[Stored data entries]
※

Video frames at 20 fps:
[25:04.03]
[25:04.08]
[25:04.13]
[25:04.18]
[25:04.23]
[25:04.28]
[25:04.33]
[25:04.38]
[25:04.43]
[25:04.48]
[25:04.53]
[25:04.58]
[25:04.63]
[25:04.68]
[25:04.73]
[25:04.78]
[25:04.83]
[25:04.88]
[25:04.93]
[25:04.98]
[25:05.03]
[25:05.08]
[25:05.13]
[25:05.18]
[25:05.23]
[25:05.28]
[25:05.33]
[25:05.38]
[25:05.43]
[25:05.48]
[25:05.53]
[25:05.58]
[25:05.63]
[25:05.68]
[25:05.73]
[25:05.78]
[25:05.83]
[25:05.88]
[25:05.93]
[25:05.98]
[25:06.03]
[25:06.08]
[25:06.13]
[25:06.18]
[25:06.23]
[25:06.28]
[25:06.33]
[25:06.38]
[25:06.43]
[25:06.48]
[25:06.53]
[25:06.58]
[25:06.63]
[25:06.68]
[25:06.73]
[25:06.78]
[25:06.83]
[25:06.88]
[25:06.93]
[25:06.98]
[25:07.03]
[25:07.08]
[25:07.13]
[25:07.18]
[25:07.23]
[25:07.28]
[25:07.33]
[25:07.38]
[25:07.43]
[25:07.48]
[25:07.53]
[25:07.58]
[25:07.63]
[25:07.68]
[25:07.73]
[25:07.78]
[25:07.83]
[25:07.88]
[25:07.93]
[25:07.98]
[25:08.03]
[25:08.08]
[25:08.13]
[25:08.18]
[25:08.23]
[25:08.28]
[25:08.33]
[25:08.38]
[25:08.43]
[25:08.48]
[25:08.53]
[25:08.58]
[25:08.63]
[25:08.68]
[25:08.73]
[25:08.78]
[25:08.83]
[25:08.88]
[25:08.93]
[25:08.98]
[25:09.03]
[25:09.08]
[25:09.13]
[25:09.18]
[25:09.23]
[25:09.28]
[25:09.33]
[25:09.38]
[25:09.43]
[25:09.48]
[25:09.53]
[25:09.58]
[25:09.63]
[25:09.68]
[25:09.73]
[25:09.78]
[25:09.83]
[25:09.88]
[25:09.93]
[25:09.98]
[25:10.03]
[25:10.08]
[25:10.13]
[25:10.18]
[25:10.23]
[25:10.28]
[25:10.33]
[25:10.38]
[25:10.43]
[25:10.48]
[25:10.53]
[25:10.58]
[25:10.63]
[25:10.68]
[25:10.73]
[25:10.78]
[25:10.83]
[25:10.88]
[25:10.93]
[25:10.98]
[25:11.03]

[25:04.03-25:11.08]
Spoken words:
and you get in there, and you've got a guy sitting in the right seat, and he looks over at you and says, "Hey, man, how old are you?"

※

**EXERCISE PROMPT:** Output the data exactly, in full.

**ANSWER TO THIS PROBLEM:**
Video frames at 20 fps:
[25:04.03]
[25:04.08]
[25:04.13]
[25:04.18]
[25:04.23]
[25:04.28]
[25:04.33]
[25:04.38]
[25:04.43]
[25:04.48]
[25:04.53]
[25:04.58]
[25:04.63]
[25:04.68]
[25:04.73]
[25:04.78]
[25:04.83]
[25:04.88]
[25:04.93]
[25:04.98]
[25:05.03]
[25:05.08]
[25:05.13]
[25:05.18]
[25:05.23]
[25:05.28]
[25:05.33]
[25:05.38]
[25:05.43]
[25:05.48]
[25:05.53]
[25:05.58]
[25:05.63]
[25:05.68]
[25:05.73]
[25:05.78]
[25:05.83]
[25:05.88]
[25:05.93]
[25:05.98]
[25:06.03]
[25:06.08]
[25:06.13]
[25:06.18]
[25:06.23]
[25:06.28]
[25:06.33]
[25:06.38]
[25:06.43]
[25:06.48]
[25:06.53]
[25:06.58]
[25:06.63]
[25:06.68]
[25:06.73]
[25:06.78]
[25:06.83]
[25:06.88]
[25:06.93]
[25:06.98]
[25:07.03]
[25:07.08]
[25:07.13]
[25:07.18]
[25:07.23]
[25:07.28]
[25:07.33]
[25:07.38]
[25:07.43]
[25:07.48]
[25:07.53]
[25:07.58]
[25:07.63]
[25:07.68]
[25:07.73]
[25:07.78]
[25:07.83]
[25:07.88]
[25:07.93]
[25:07.98]
[25:08.03]
[25:08.08]
[25:08.13]
[25:08.18]
[25:08.23]
[25:08.28]
[25:08.33]
[25:08.38]
[25:08.43]
[25:08.48]
[25:08.53]
[25:08.58]
[25:08.63]
[25:08.68]
[25:08.73]
[25:08.78]
[25:08.83]
[25:08.88]
[25:08.93]
[25:08.98]
[25:09.03]
[25:09.08]
[25:09.13]
[25:09.18]
[25:09.23]
[25:09.28]
[25:09.33]
[25:09.38]
[25:09.43]
[25:09.48]
[25:09.53]
[25:09.58]
[25:09.63]
[25:09.68]
[25:09.73]
[25:09.78]
[25:09.83]
[25:09.88]
[25:09.93]
[25:09.98]
[25:10.03]
[25:10.08]
[25:10.13]
[25:10.18]
[25:10.23]
[25:10.28]
[25:10.33]
[25:10.38]
[25:10.43]
[25:10.48]
[25:10.53]
[25:10.58]
[25:10.63]
[25:10.68]
[25:10.73]
[25:10.78]
[25:10.83]
[25:10.88]
[25:10.93]
[25:10.98]
[25:11.03]

[25:04.03-25:11.08]
Spoken words:
and you get in there, and you've got a guy sitting in the right seat, and he looks over at you and says, "Hey, man, how old are you?"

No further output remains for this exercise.